Posted to commits@helix.apache.org by al...@apache.org on 2021/01/13 19:39:04 UTC
[helix] branch master updated: Eliminate redundant job context
writes (#1611)
This is an automated email from the ASF dual-hosted git repository.
alizamus pushed a commit to branch master
in repository https://gitbox.apache.org/repos/asf/helix.git
The following commit(s) were added to refs/heads/master by this push:
new b688910 Eliminate redundant job context writes (#1611)
b688910 is described below
commit b6889108bd6f3b744242b3924074bf40bc01efbd
Author: Ali Reza Zamani Zadeh Najari <an...@linkedin.com>
AuthorDate: Wed Jan 13 11:38:56 2021 -0800
Eliminate redundant job context writes (#1611)
In this commit, the job context will only be written to ZK if
it has been modified. Otherwise, there is no need to update
the context information in the ZK.
---
.../apache/helix/common/caches/TaskDataCache.java | 4 +-
.../java/org/apache/helix/task/JobContext.java | 103 ++++++++++++++++-----
.../task/TestContextRedundantUpdates.java | 94 +++++++++++++++++++
3 files changed, 175 insertions(+), 26 deletions(-)
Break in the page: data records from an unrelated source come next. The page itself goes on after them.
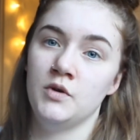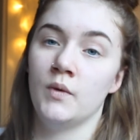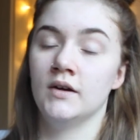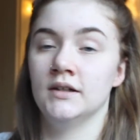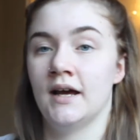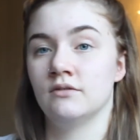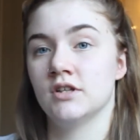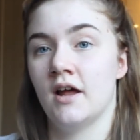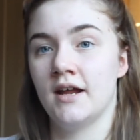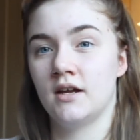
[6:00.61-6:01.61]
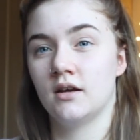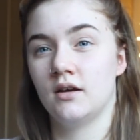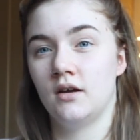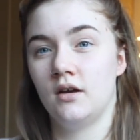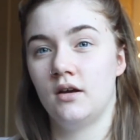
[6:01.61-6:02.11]
You weren't allowed to like
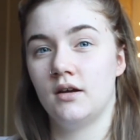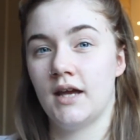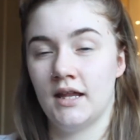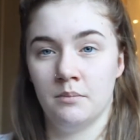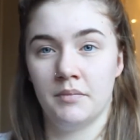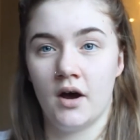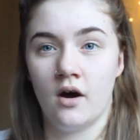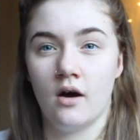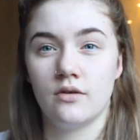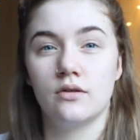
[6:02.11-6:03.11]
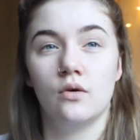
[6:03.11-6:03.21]
get in the bath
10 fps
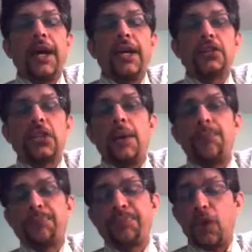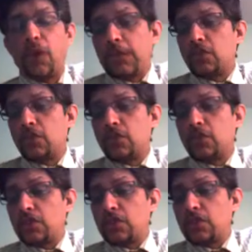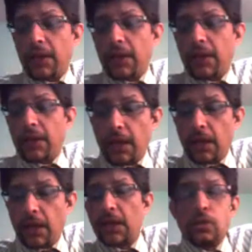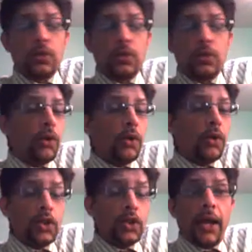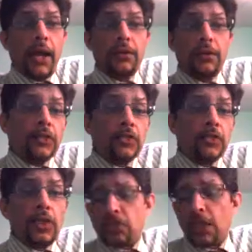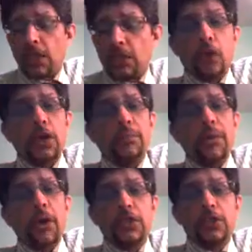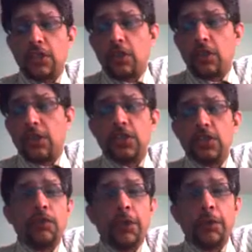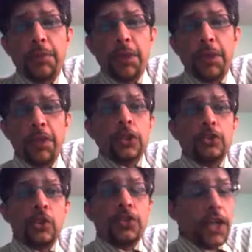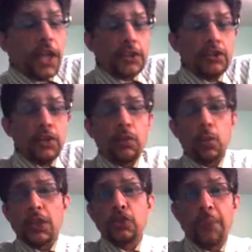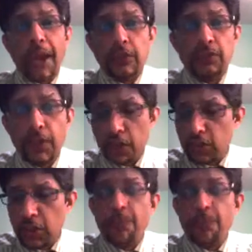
So now I've taken you down to the wire. So let's talk about this innings in very brief. So Sri Lankans were the ones who batted first,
diff --git a/helix-core/src/main/java/org/apache/helix/common/caches/TaskDataCache.java b/helix-core/src/main/java/org/apache/helix/common/caches/TaskDataCache.java
index 71cefcd..6c5c136 100644
--- a/helix-core/src/main/java/org/apache/helix/common/caches/TaskDataCache.java
+++ b/helix-core/src/main/java/org/apache/helix/common/caches/TaskDataCache.java
@@ -252,7 +252,9 @@ public class TaskDataCache extends AbstractDataCache {
* Update context of the Job
*/
public void updateJobContext(String resourceName, JobContext jobContext) {
- updateContext(resourceName, jobContext.getRecord());
+ if (!_contextMap.containsKey(resourceName) || jobContext.isJobContextModified()) {
+ updateContext(resourceName, jobContext.getRecord());
+ }
}
/**
diff --git a/helix-core/src/main/java/org/apache/helix/task/JobContext.java b/helix-core/src/main/java/org/apache/helix/task/JobContext.java
index 51e062b..83ec551 100644
--- a/helix-core/src/main/java/org/apache/helix/task/JobContext.java
+++ b/helix-core/src/main/java/org/apache/helix/task/JobContext.java
@@ -50,12 +50,20 @@ public class JobContext extends HelixProperty {
EXECUTION_START_TIME, // Time at which the first task of this job got scheduled
}
+ // Note: This field needs to be set if any of the job context fields have been changed.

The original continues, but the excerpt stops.